ABOUT THIS EXERCISE »
With every picture left out, give the data below back exactly.

[Records from a data source]
========================

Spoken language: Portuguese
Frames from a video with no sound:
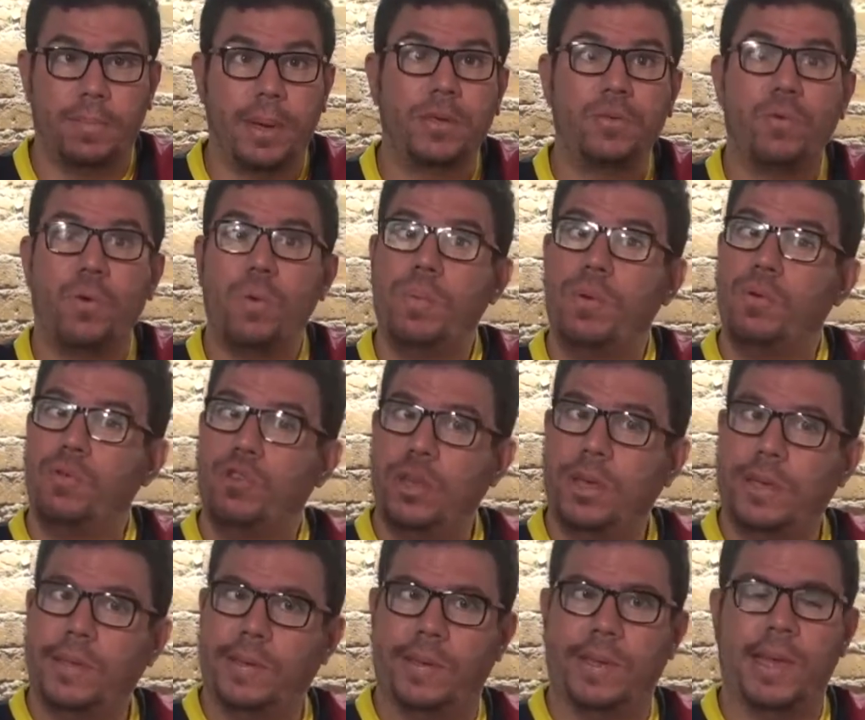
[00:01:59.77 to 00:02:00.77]
Mas como eu
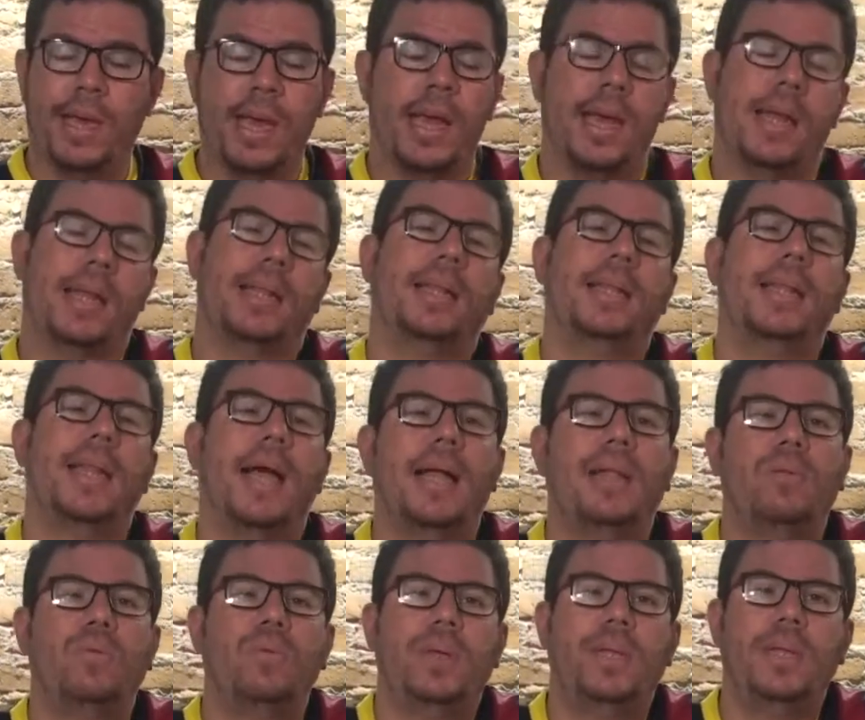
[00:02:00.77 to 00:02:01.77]
disse,
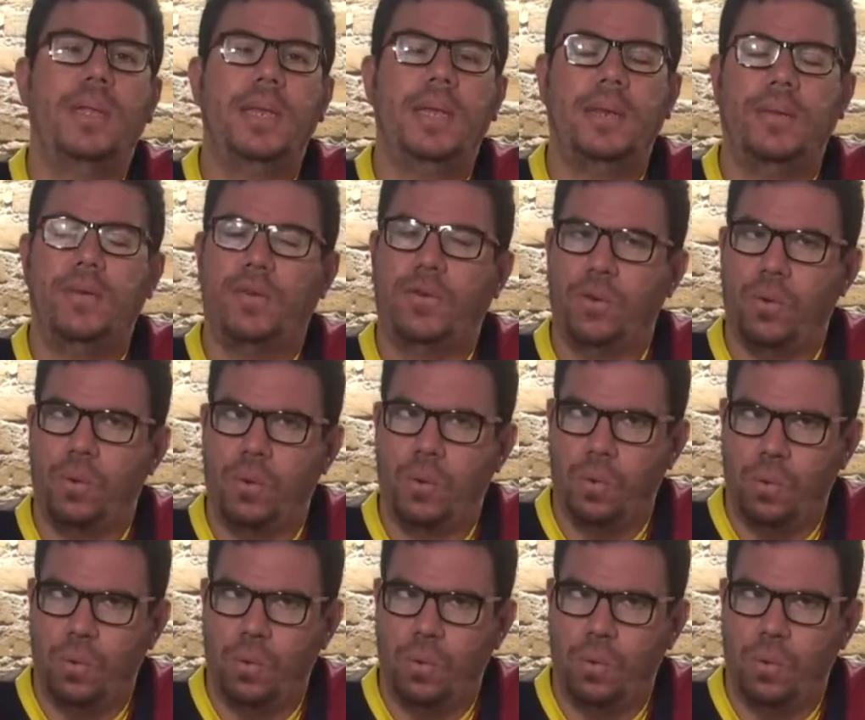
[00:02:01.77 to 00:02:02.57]
lá no início,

========================

PROBLEM SOLUTION »
Spoken language: Portuguese
Frames from a video with no sound:
[00:01:59.77 to 00:02:00.77]
Mas como eu
[00:02:00.77 to 00:02:01.77]
disse,
[00:02:01.77 to 00:02:02.57]
lá no início,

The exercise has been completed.